Collected data:
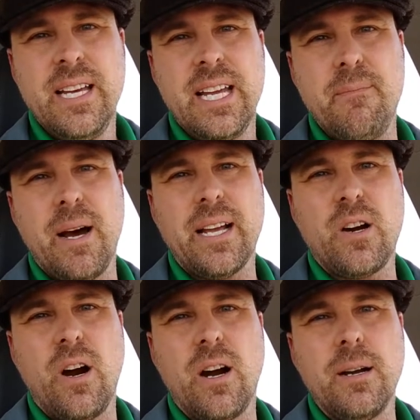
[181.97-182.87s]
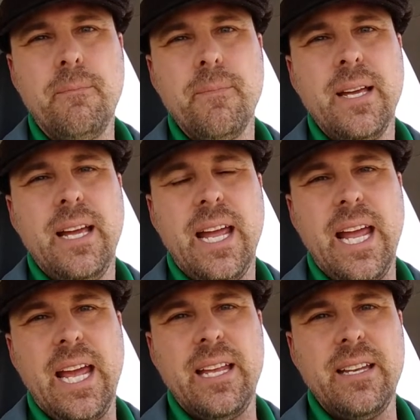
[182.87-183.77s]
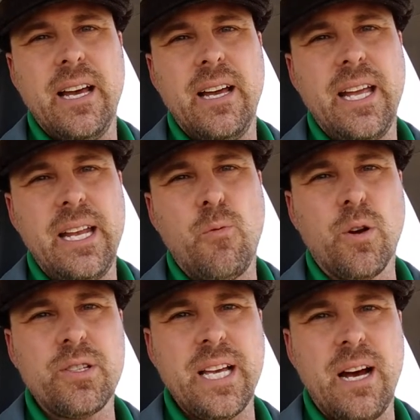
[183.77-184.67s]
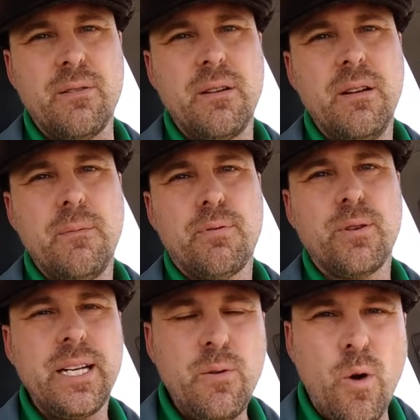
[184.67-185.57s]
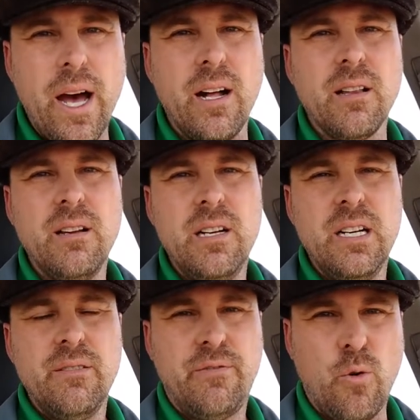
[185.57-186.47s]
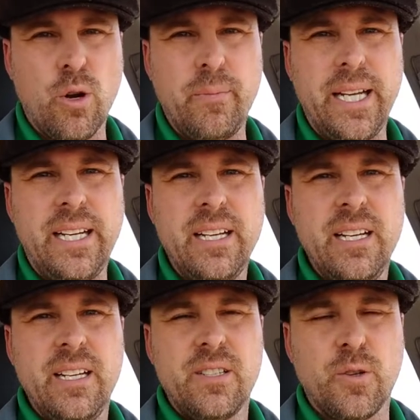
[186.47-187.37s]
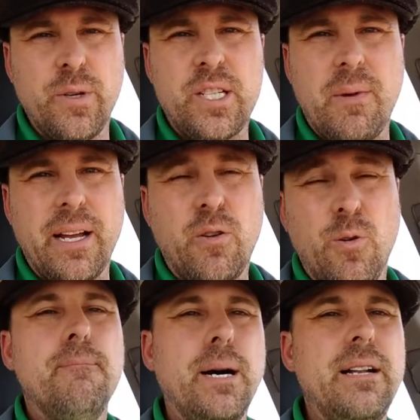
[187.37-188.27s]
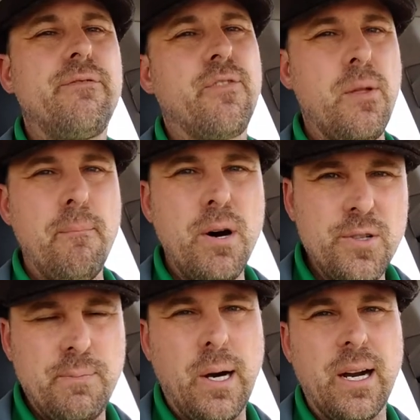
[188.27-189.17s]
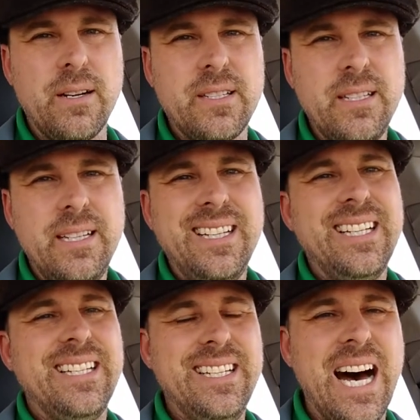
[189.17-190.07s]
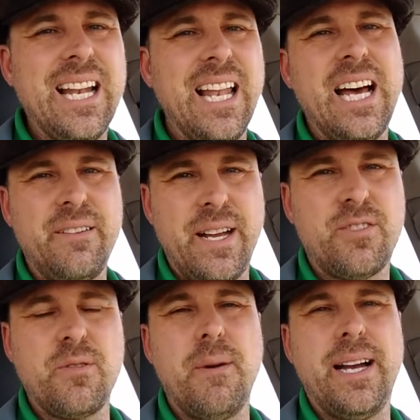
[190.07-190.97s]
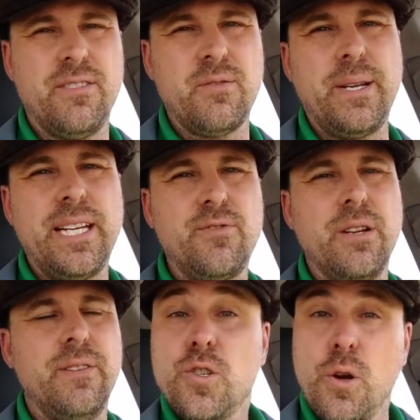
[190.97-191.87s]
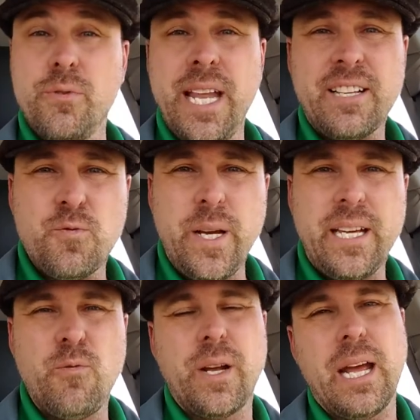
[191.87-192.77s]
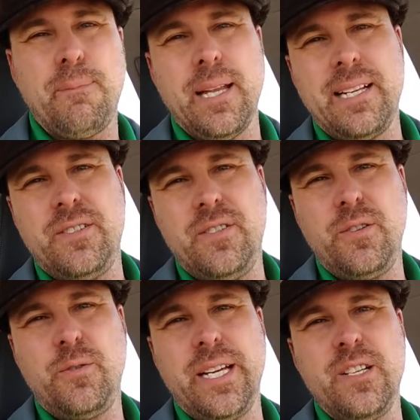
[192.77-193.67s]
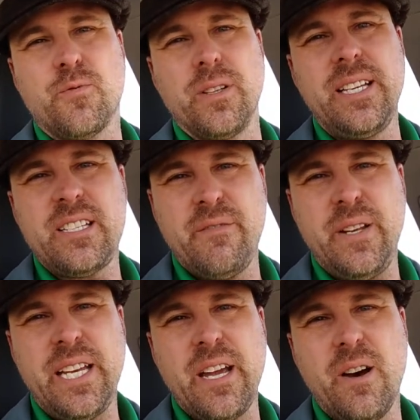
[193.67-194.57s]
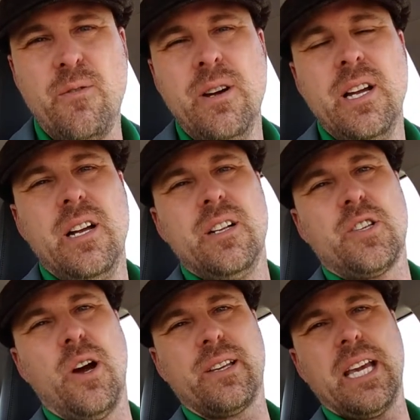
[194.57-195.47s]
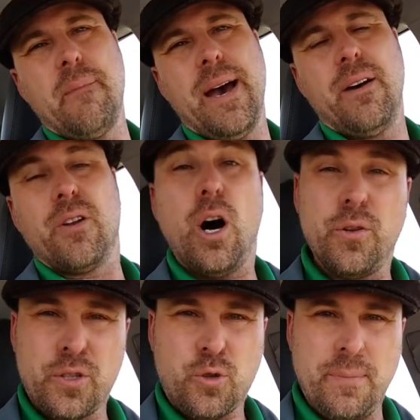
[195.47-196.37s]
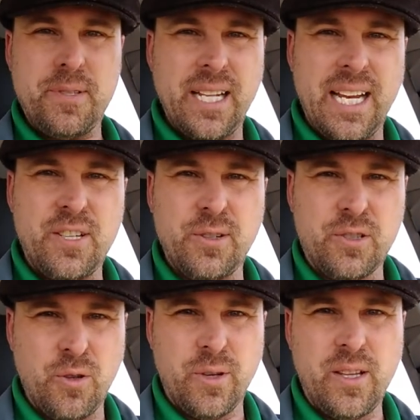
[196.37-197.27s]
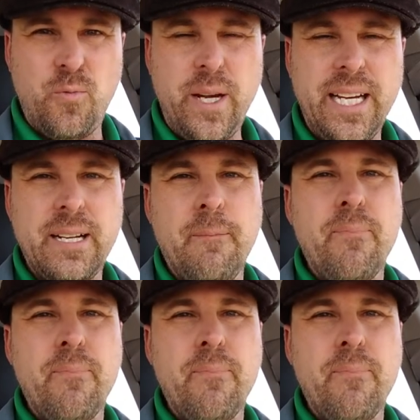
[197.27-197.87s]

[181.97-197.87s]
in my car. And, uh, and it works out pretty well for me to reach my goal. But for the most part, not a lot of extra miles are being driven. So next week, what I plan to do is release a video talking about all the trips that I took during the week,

▶ _Directions for this task_:
Only the lines from the one with "[190.07-190.97s]" through the final line of the entries above are to be repeated, exactly as written and without pictures.

▶ _Written response_:
[190.07-190.97s]
[190.97-191.87s]
[191.87-192.77s]
[192.77-193.67s]
[193.67-194.57s]
[194.57-195.47s]
[195.47-196.37s]
[196.37-197.27s]
[197.27-197.87s]

[181.97-197.87s]
in my car. And, uh, and it works out pretty well for me to reach my goal. But for the most part, not a lot of extra miles are being driven. So next week, what I plan to do is release a video talking about all the trips that I took during the week,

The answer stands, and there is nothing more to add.